Oman Post
- Native name: بريد عمان
- Founded: 2005
- Key people: Shaikh Ibrahim bin Sultan Alhosni (Acting CEO)
- Website: https://www.omanpost.om/

= Oman Post =

Post office of Oman

Oman Post is the official postal service of Oman.

== History ==
The first post office was opened in Muscat by the British Postal Department in 1856.

Oman Post was established in 2005 by the Royal Decree of His Majesty Sultan Qaboos bin Said.

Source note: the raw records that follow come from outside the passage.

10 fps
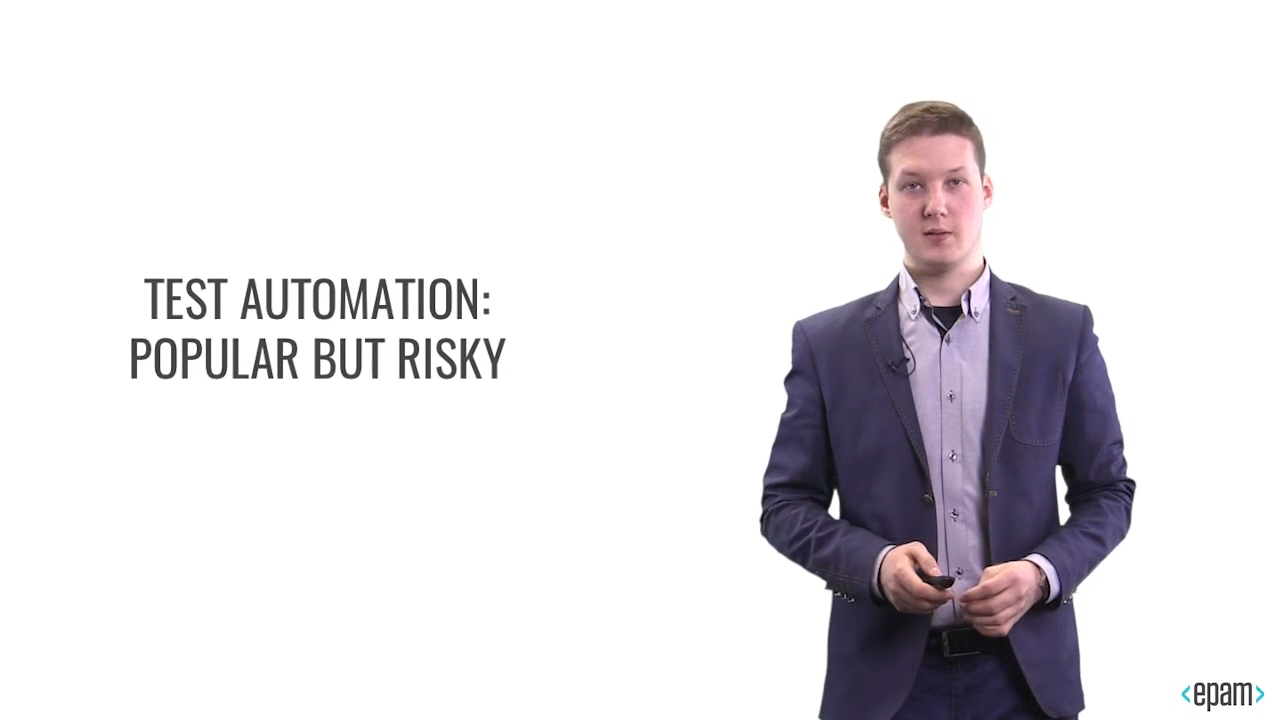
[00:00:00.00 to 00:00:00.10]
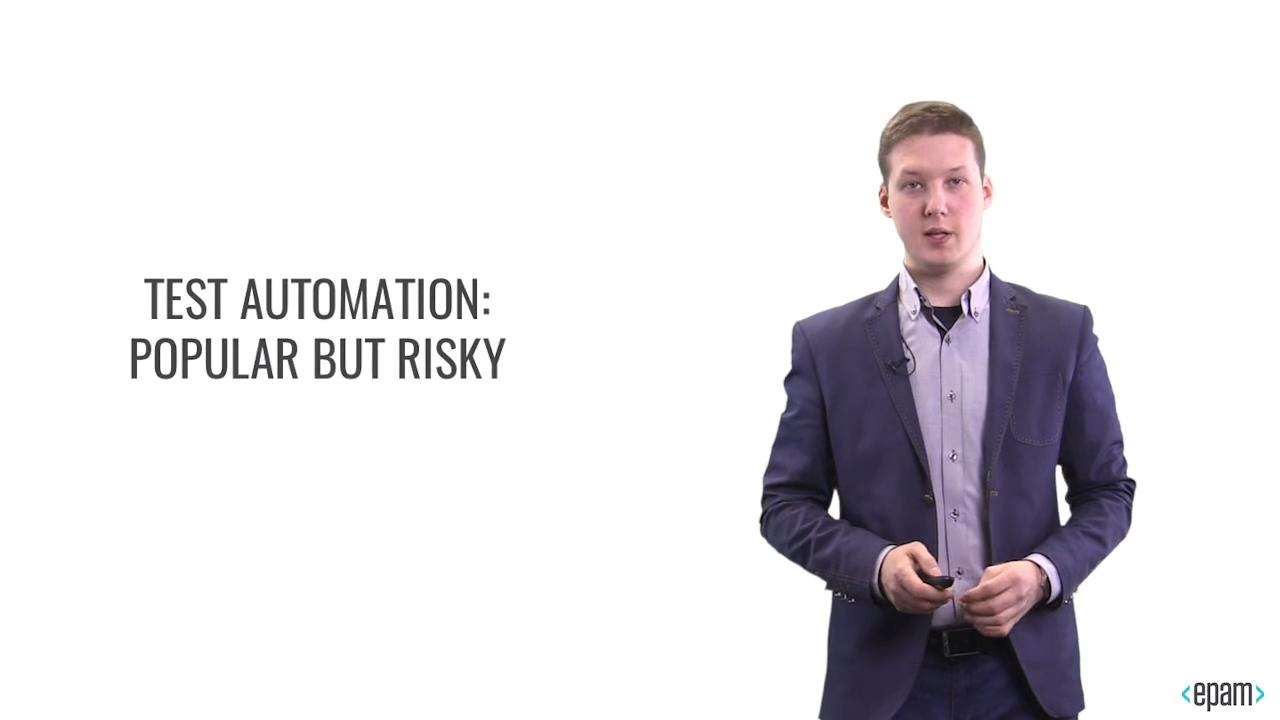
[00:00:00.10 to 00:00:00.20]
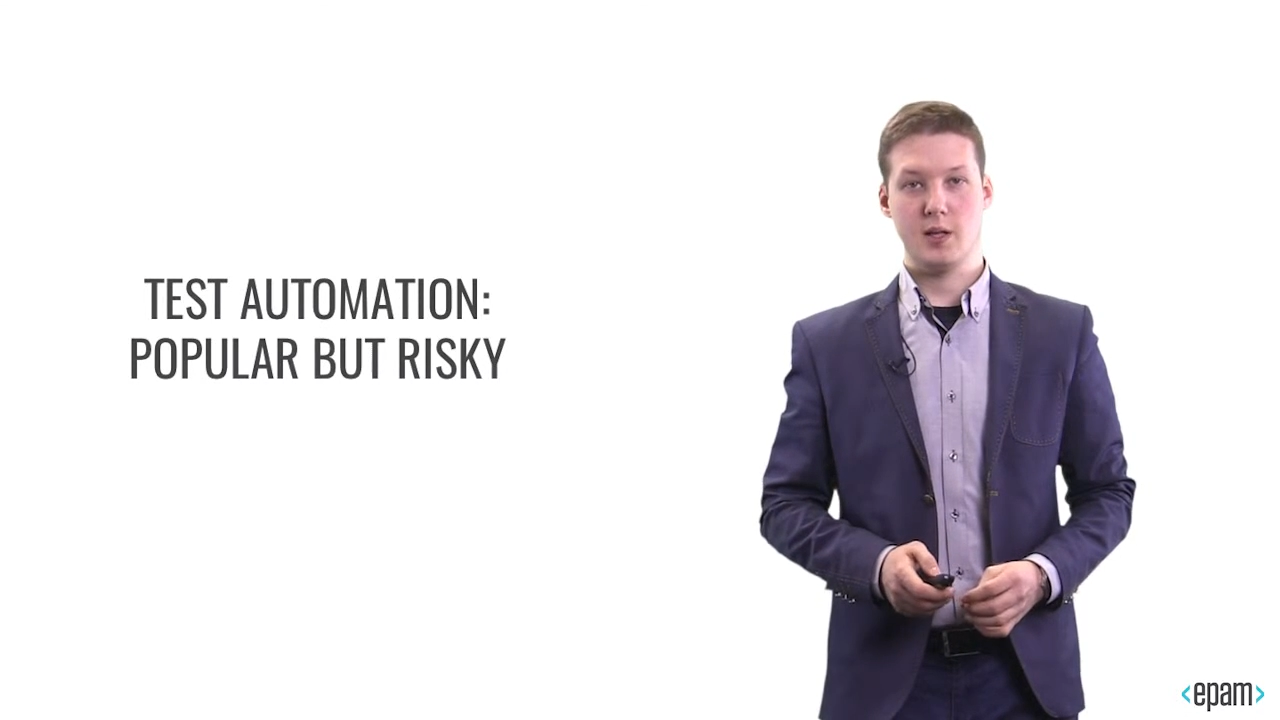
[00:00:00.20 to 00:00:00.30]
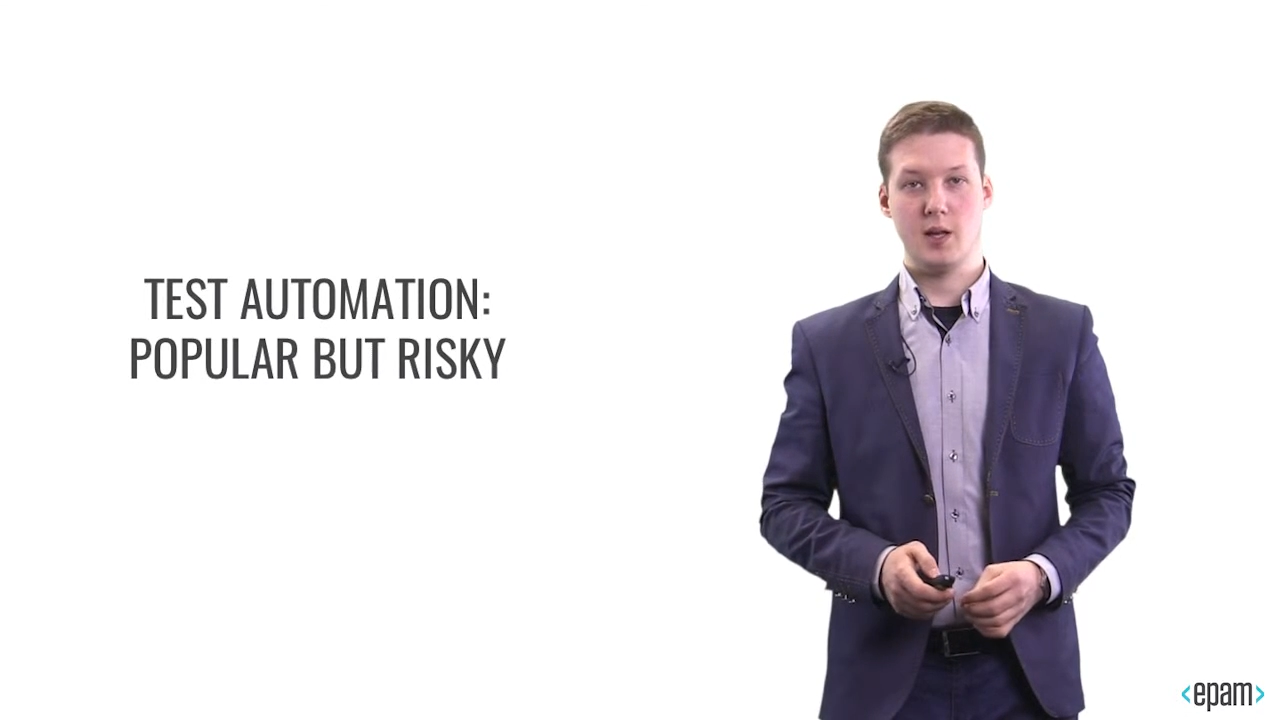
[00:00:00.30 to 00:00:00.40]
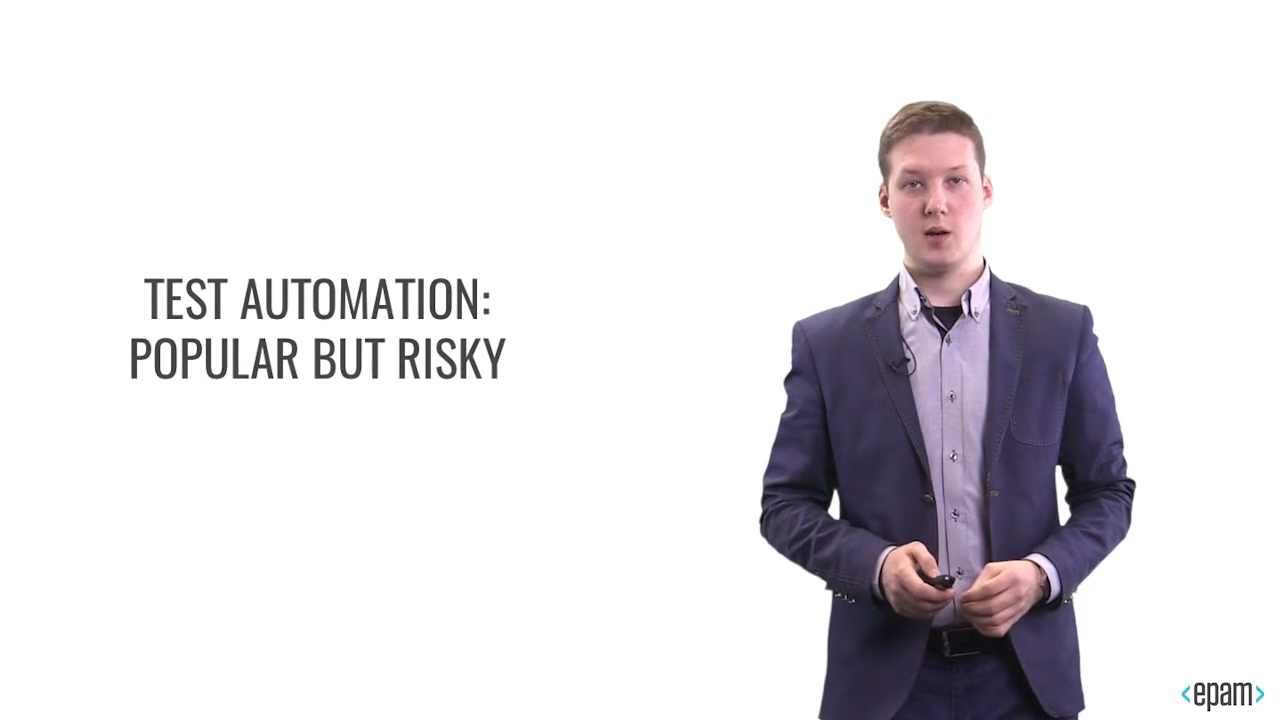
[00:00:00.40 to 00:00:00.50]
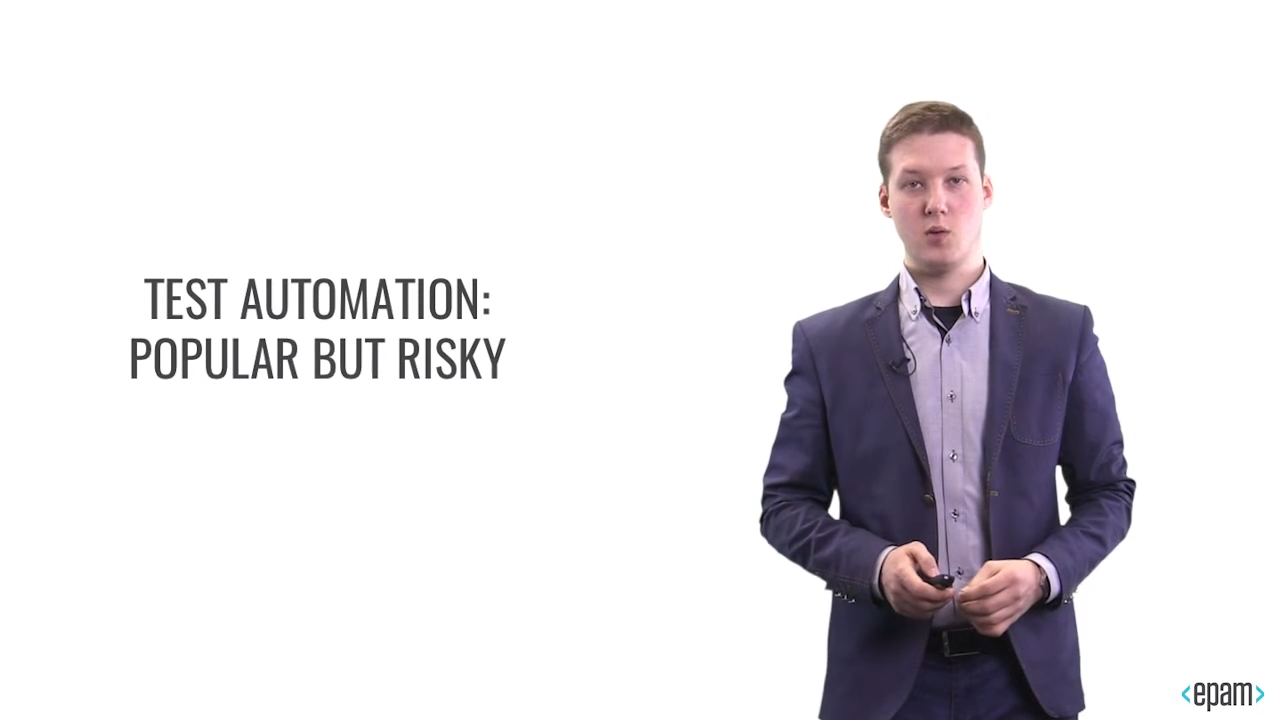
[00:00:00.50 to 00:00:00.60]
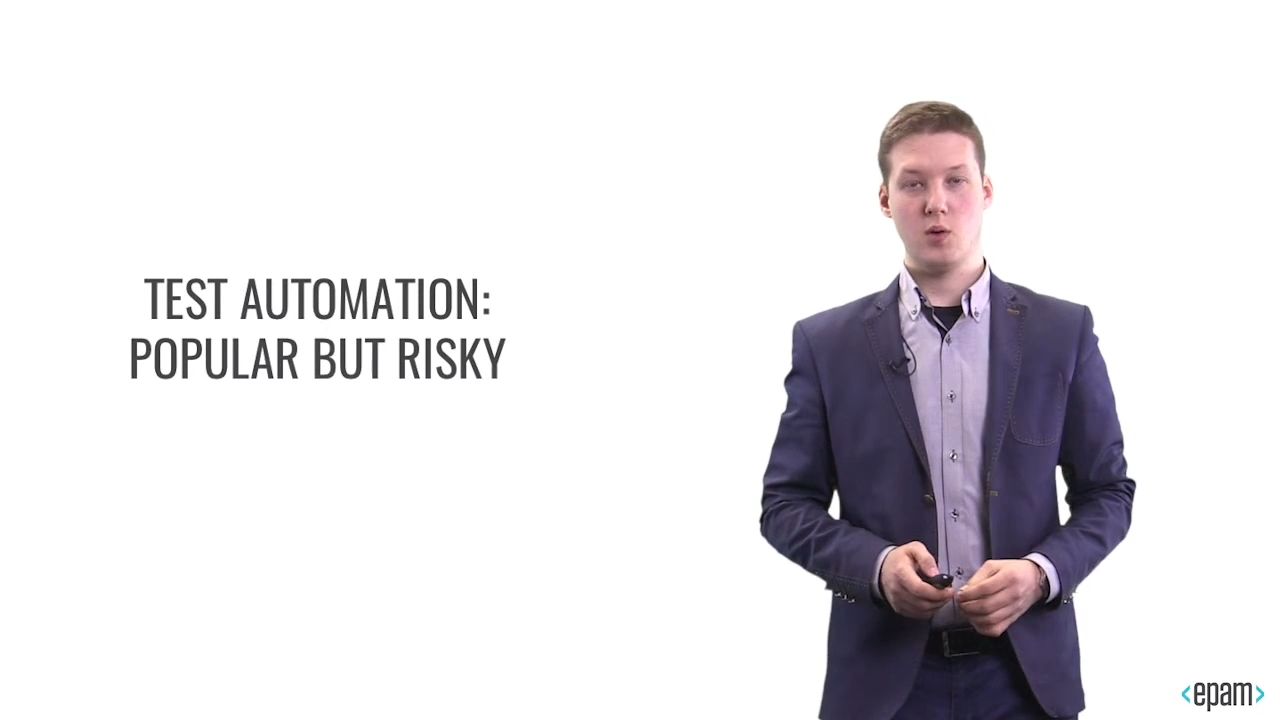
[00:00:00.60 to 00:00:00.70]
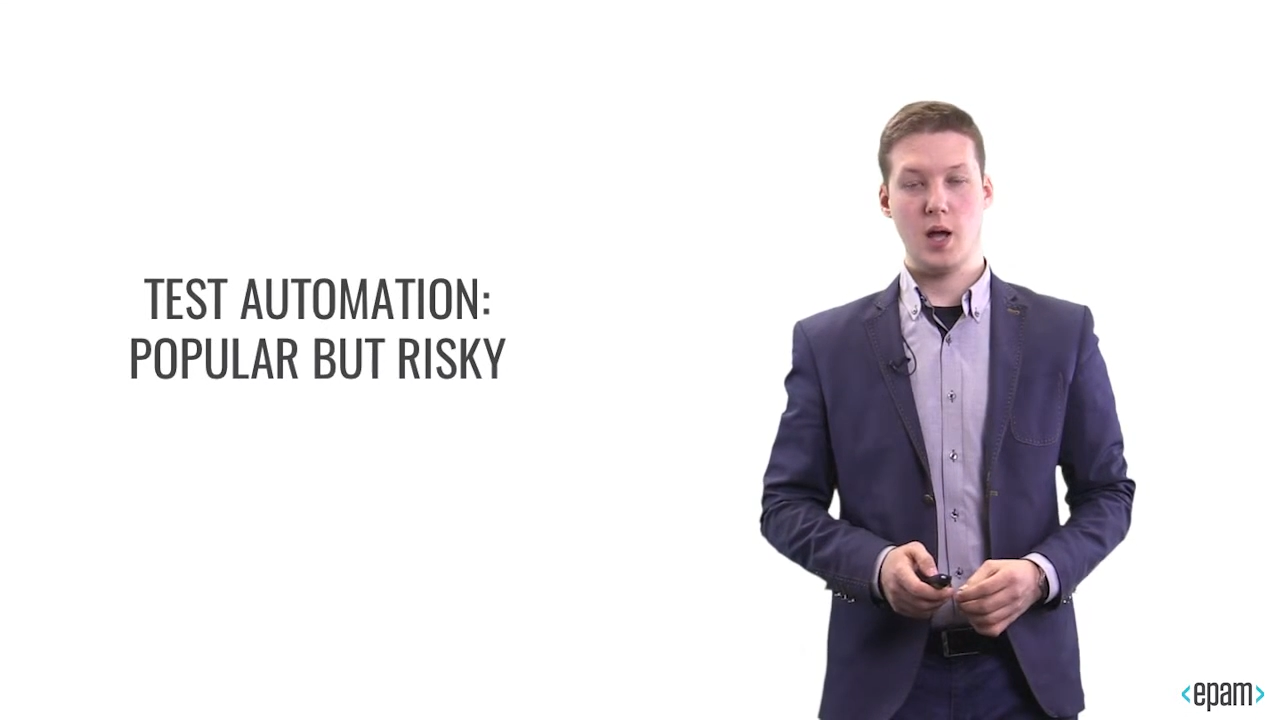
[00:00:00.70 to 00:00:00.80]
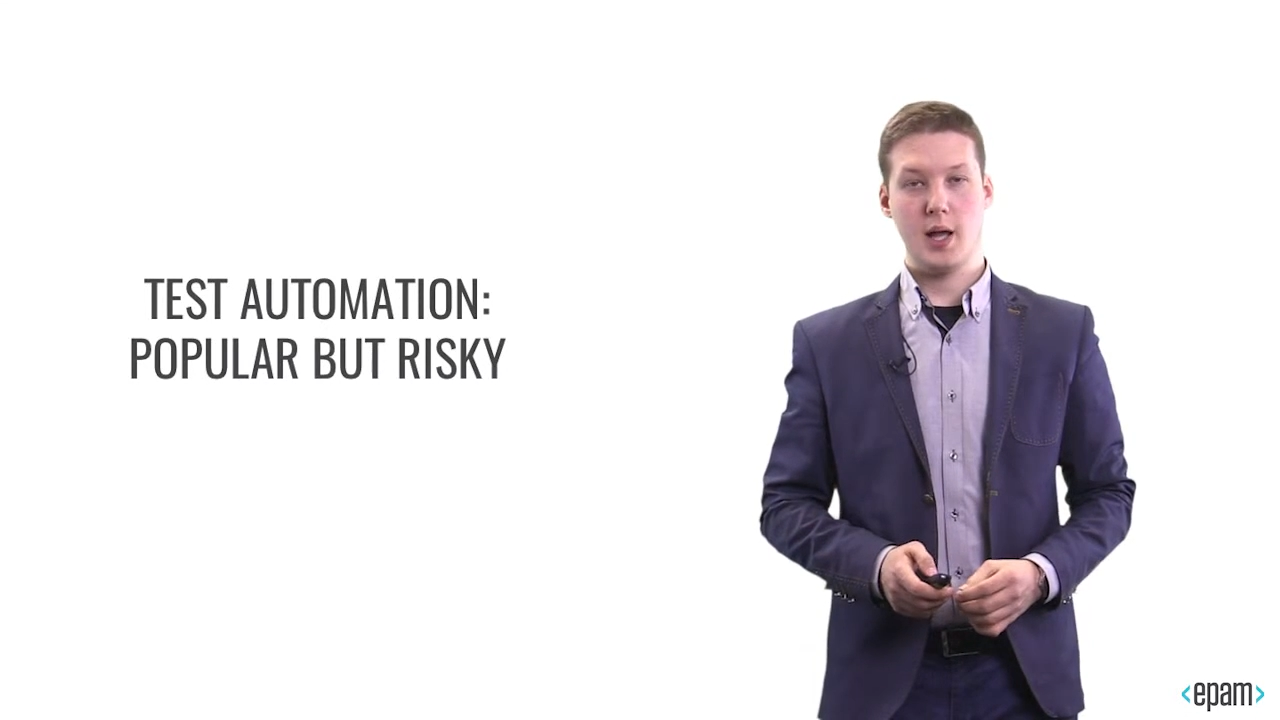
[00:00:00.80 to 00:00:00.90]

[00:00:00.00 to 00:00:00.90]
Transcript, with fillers: right now.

Oman Post is a member of Universal Postal Union.

== Branches ==
Oman Post has 56 branches and 156 partners across the Sultanate.

== Asyad Express ==
Asyad Express ship packages to over 220 destinations. Along with its express services, it has domestic delivery across the Sultanate of Oman, with services like Cash on Delivery (COD) and customer fulfillment for e-commerce companies.

== Leadership ==
Shaikh Ibrahim bin Sultan Alhosni is currently the acting CEO of Oman Post.

== Ownership ==
Oman Post is an Asyad Group member company.

== Arabian Sea Humpback whale ==
Oman Post recently launched postage stamps featuring an endangered species, the Arabian Sea Humpback whale.